Los que me conocéis sabéis lo mucho que amo a los Estados Unidos, al cual siempre lo he considerado como una segunda patria mía. También he manifestado muchas veces mi admiración por el trabajo de los Padres Fundadores, los autores de la constitución. Ahora bien, a pesar de lo bien que delinearon la maquinaria constitucional, toda obra humana contiene fallos. Los años han llevado a ver con claridad esos errores.
El gran fallo de su sistema de checks & balances es que, con su complicado sistema de vetos y ratificaciones, unos poderes pueden bloquear a otros. Pero la maquinaria no provee puertas por las que salir de situaciones en las que reine un bloqueo perfecto. Hasta ahora, el sistema ha funcionado porque el sentido común ha prevalecido. También es cierto que esto favorece que el más sensato ceda en pro del bien común: por ejemplo, en el caso de un bloqueo del presupuesto federal. Pero este caso es solo un ejemplo de este tipo de situaciones en un sistema que favorece el control de los poderes de ese país a través de los bloqueos, pero sin ofrecer salidas a las parálisis.
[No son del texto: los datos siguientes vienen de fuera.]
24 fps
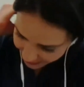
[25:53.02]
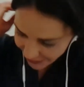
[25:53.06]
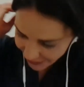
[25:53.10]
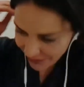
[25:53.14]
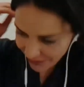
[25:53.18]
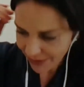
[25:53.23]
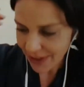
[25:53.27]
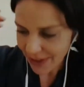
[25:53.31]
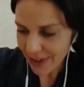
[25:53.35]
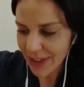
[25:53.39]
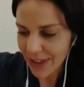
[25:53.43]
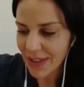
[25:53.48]

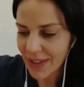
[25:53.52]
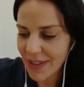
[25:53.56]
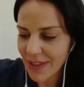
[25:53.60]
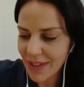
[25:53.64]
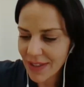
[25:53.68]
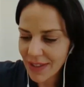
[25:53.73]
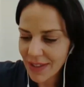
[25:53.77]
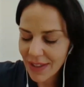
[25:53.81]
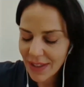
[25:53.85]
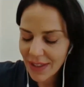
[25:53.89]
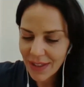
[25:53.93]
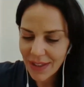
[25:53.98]

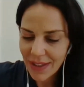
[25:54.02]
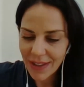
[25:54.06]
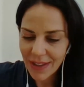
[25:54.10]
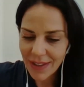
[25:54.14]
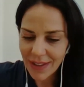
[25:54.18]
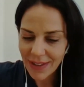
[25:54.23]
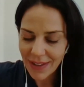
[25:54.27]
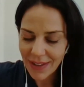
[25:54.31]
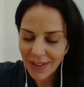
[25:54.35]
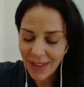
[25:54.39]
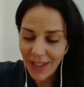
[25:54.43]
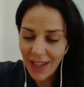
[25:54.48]
First,
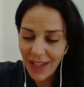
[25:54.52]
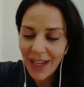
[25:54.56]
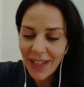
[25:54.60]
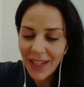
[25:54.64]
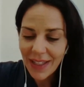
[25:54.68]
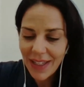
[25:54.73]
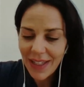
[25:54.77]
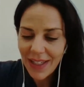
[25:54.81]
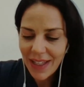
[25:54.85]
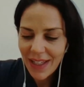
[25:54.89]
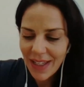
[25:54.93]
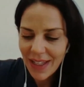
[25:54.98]
the
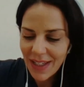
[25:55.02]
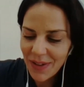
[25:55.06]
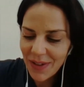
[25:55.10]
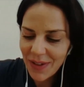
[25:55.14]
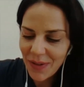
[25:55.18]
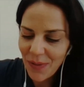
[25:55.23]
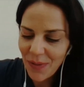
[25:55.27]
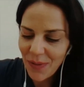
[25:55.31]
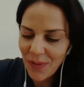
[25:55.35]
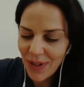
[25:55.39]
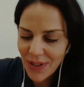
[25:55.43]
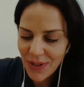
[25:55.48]
idea
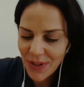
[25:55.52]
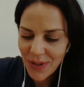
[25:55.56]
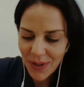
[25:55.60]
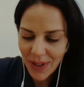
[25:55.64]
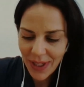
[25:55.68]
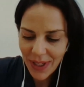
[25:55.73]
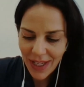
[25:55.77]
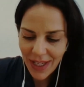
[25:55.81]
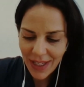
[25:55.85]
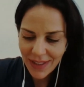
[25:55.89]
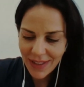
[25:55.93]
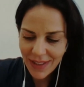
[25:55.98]
was to
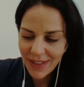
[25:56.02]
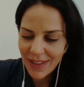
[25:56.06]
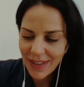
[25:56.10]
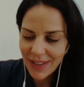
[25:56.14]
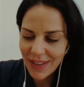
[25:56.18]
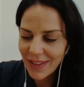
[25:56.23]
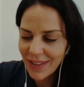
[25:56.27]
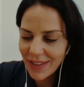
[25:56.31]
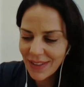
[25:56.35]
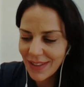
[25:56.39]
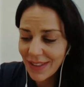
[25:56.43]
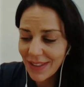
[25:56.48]
get
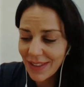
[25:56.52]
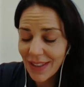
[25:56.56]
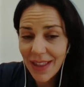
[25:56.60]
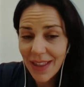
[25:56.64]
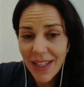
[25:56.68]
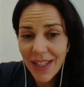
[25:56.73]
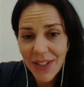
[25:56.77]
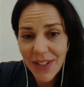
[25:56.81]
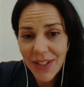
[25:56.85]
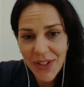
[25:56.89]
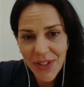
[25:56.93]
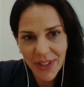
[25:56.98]
the
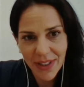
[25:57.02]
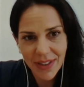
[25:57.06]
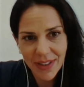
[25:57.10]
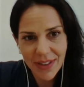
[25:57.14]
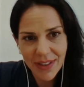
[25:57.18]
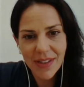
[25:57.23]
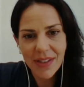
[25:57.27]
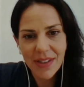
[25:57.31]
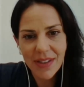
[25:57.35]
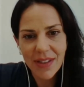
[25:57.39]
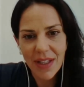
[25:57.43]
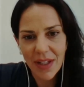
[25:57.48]

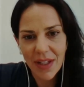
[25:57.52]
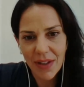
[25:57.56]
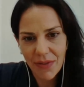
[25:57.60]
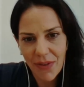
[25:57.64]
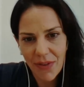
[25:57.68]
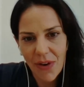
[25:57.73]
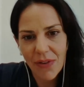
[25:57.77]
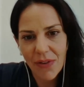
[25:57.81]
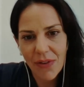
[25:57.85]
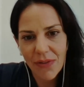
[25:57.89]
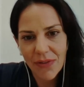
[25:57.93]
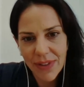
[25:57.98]
teachers
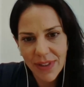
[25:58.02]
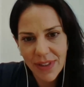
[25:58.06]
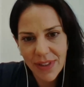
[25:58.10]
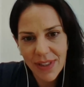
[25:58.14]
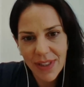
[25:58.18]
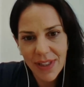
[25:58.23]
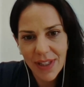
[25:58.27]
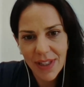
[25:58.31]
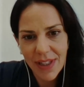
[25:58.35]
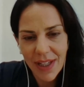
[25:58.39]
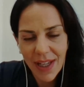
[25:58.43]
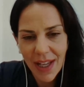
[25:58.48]
involved.
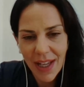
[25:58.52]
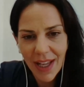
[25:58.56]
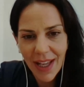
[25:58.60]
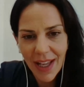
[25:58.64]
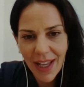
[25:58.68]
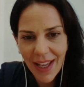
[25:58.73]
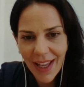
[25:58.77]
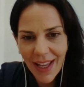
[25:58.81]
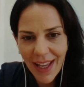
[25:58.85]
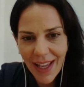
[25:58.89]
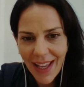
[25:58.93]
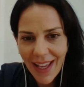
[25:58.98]

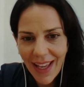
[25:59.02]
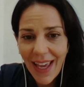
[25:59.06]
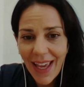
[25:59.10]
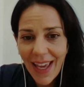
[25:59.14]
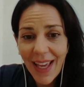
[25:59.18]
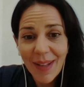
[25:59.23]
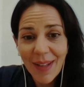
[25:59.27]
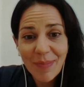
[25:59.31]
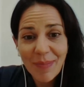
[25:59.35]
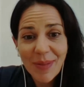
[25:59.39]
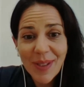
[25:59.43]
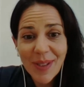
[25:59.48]

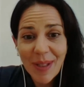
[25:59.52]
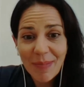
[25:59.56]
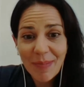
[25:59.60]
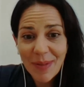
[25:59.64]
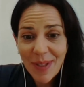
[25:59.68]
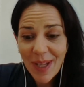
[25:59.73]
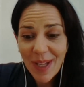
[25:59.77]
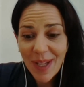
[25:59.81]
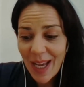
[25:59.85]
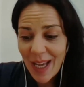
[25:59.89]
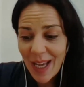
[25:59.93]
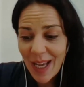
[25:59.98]
And
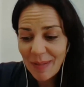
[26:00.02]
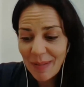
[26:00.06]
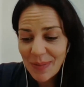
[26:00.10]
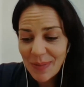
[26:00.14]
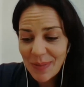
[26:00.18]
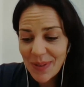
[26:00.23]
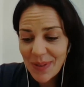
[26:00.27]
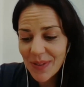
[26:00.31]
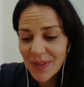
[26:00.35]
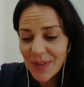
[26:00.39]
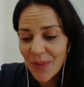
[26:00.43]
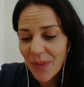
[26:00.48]

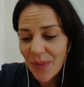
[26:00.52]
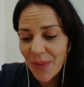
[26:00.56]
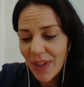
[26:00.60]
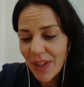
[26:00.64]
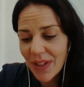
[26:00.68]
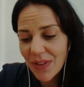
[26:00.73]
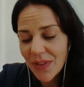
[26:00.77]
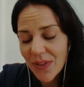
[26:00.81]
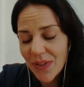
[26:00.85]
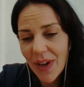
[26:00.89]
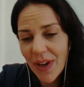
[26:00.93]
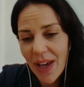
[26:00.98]
sometimes
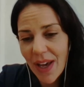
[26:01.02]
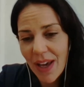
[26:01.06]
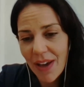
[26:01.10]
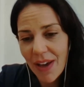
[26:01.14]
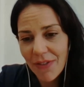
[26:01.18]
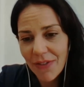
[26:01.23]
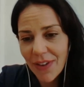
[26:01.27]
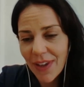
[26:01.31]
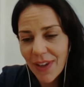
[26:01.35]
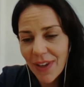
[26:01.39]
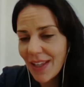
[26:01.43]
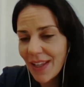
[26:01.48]
we do have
Otro error fue creer que el Senado sería una cámara prestigiosa de prohombres ajenos al juego político. Lo que ellos querían que fuera lo dejaron escrito y era muy claro. Pero, al final, se ha convertido en una réplica de la Cámara de Representantes. Nunca fue propósito de los Padres Fundadores crear un sistema constitucional con dos parlamentos. En la práctica, eso es lo que es.
El resultado es que esta situación no ofrece ninguna ventaja respecto a tener una sola cámara y, por el contrario, ofrecer todavía más posibilidades de bloqueo, de parálisis, más posibilidades de juego partidista: las jugadas sobre el tablero se multiplican con esta duplicación. Jugadas de tipo partidista que para nada benefician al Pueblo, sino al sistema político. Cuanto menos claro y transparente sea el sistema, cuanto más opaco, menos control puede ejercer el Pueblo. 

Imaginemos que el mismo sistema constitucional de Estados Unidos tuviera cinco cámaras de representantes a nivel federal en Washington DC. ¿Qué sucedería? Que escaparía totalmente al control de los ciudadanos, sería un laberinto perfecto, un paraíso para el aparato de los partidos. Los ciudadanos podrían votar, pero en la inercia de la maquinaria y sus vericuetos se perdería cualquier legítima demanda de los ciudadanos.
Si los Padres Fundadores hubieran visto el sistema actual, sin ninguna duda, lo hubieran cambiado: la bicameralidad de la rama legislativa no favorece a nadie, supone una duplicación sin sentido. Ya sé que la teoría es que así se favorece la presencia de los Estados en Washington. Pero, en la práctica, eso no es así.